What is being asked: Could you retype the records word for word but without any pictures?

::: Data records

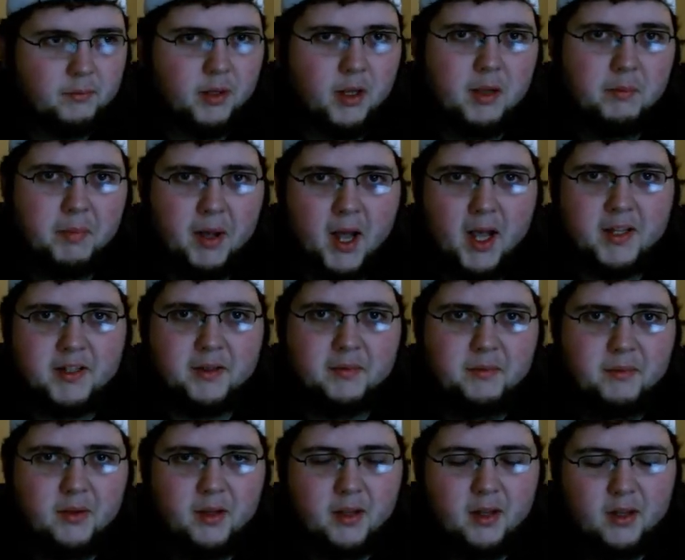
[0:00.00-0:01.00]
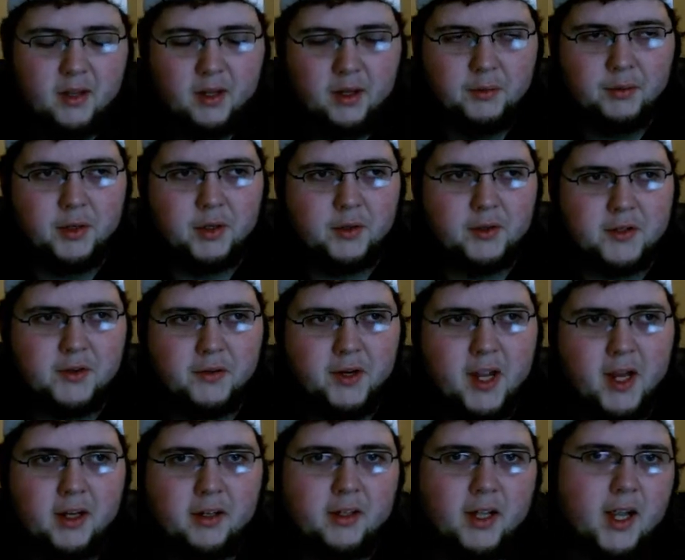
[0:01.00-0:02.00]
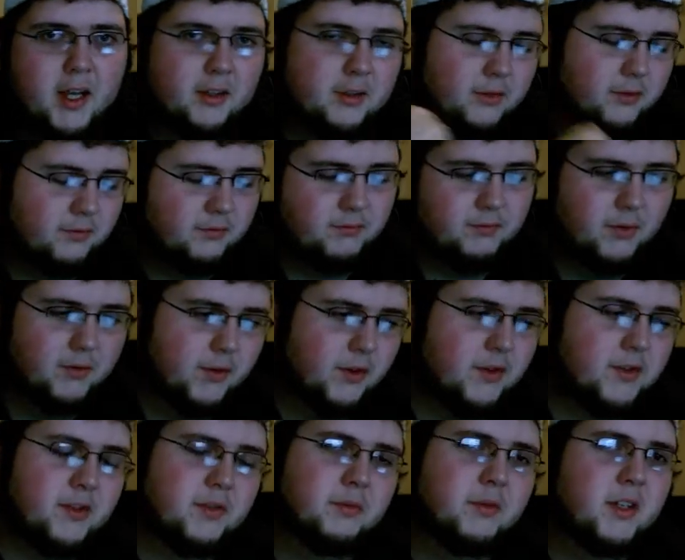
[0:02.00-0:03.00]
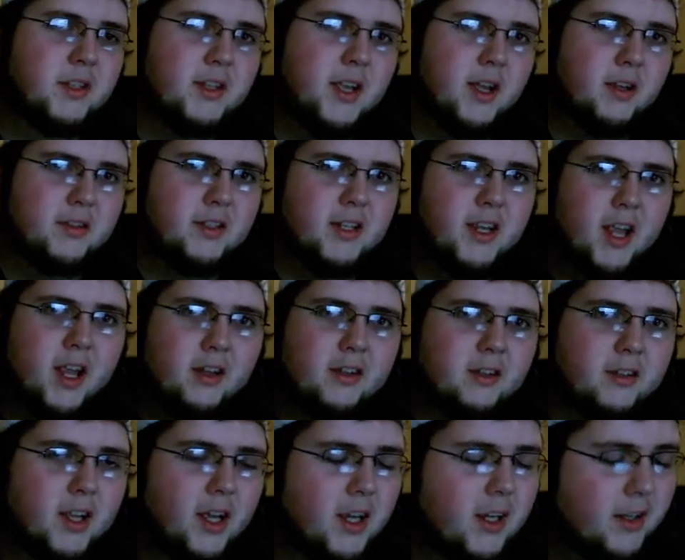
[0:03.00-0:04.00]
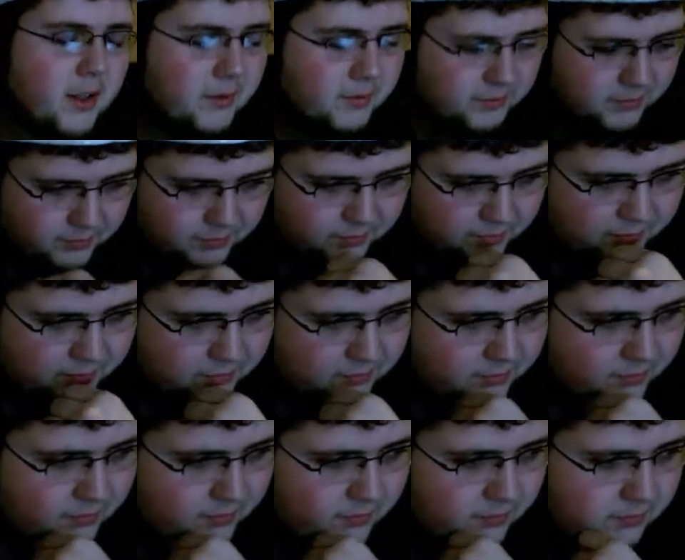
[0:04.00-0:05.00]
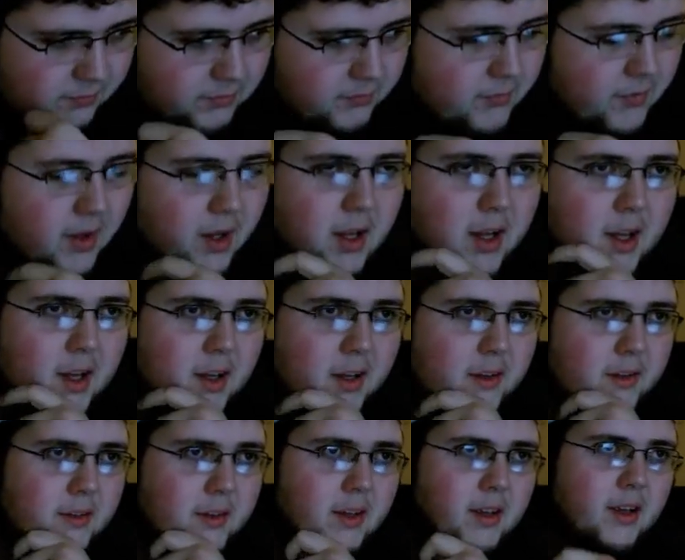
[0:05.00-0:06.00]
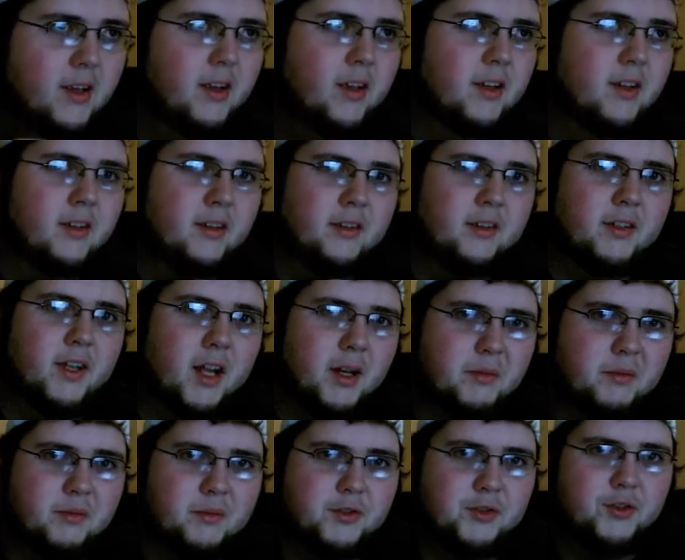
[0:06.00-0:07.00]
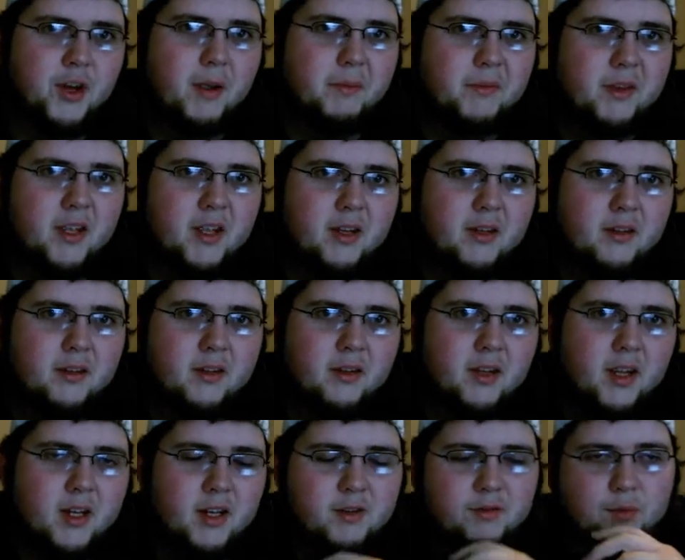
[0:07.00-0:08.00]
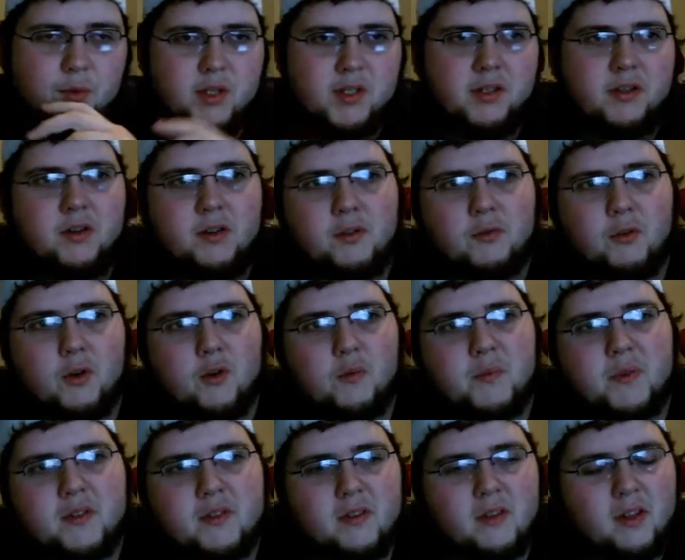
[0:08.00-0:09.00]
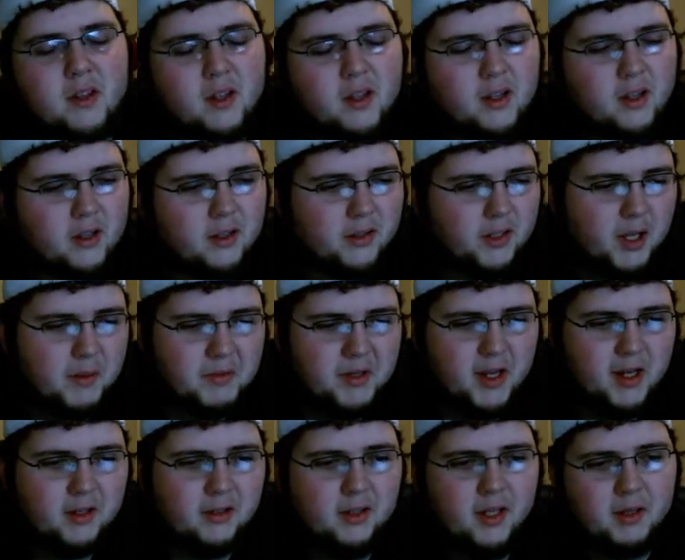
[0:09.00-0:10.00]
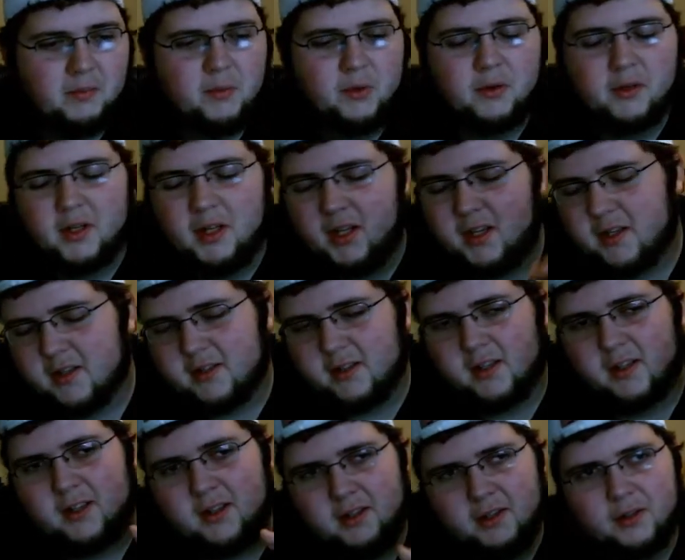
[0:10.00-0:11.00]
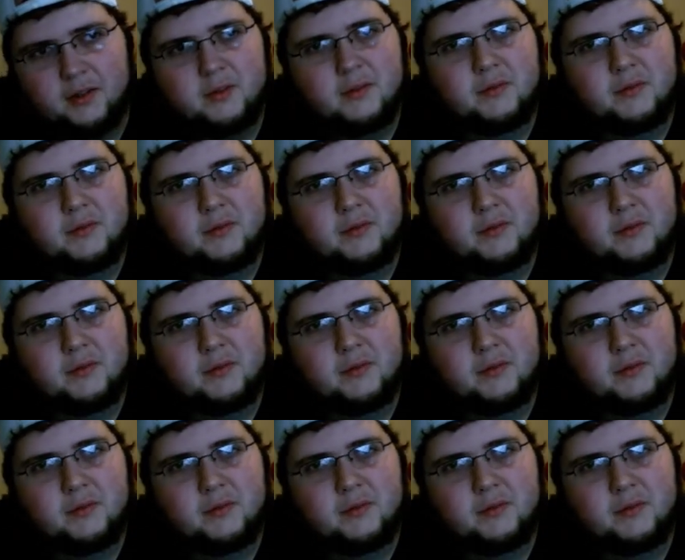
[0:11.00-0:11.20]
playing possum. And when he goes over to Angle reverses him right down to the ankle lock. And got him strapped in, and he wasn't near the ropes. Got him in the ankle lock. Booker T is like,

::::::

Exercise answer:
[0:00.00-0:01.00]
[0:01.00-0:02.00]
[0:02.00-0:03.00]
[0:03.00-0:04.00]
[0:04.00-0:05.00]
[0:05.00-0:06.00]
[0:06.00-0:07.00]
[0:07.00-0:08.00]
[0:08.00-0:09.00]
[0:09.00-0:10.00]
[0:10.00-0:11.00]
[0:11.00-0:11.20]
playing possum. And when he goes over to Angle reverses him right down to the ankle lock. And got him strapped in, and he wasn't near the ropes. Got him in the ankle lock. Booker T is like,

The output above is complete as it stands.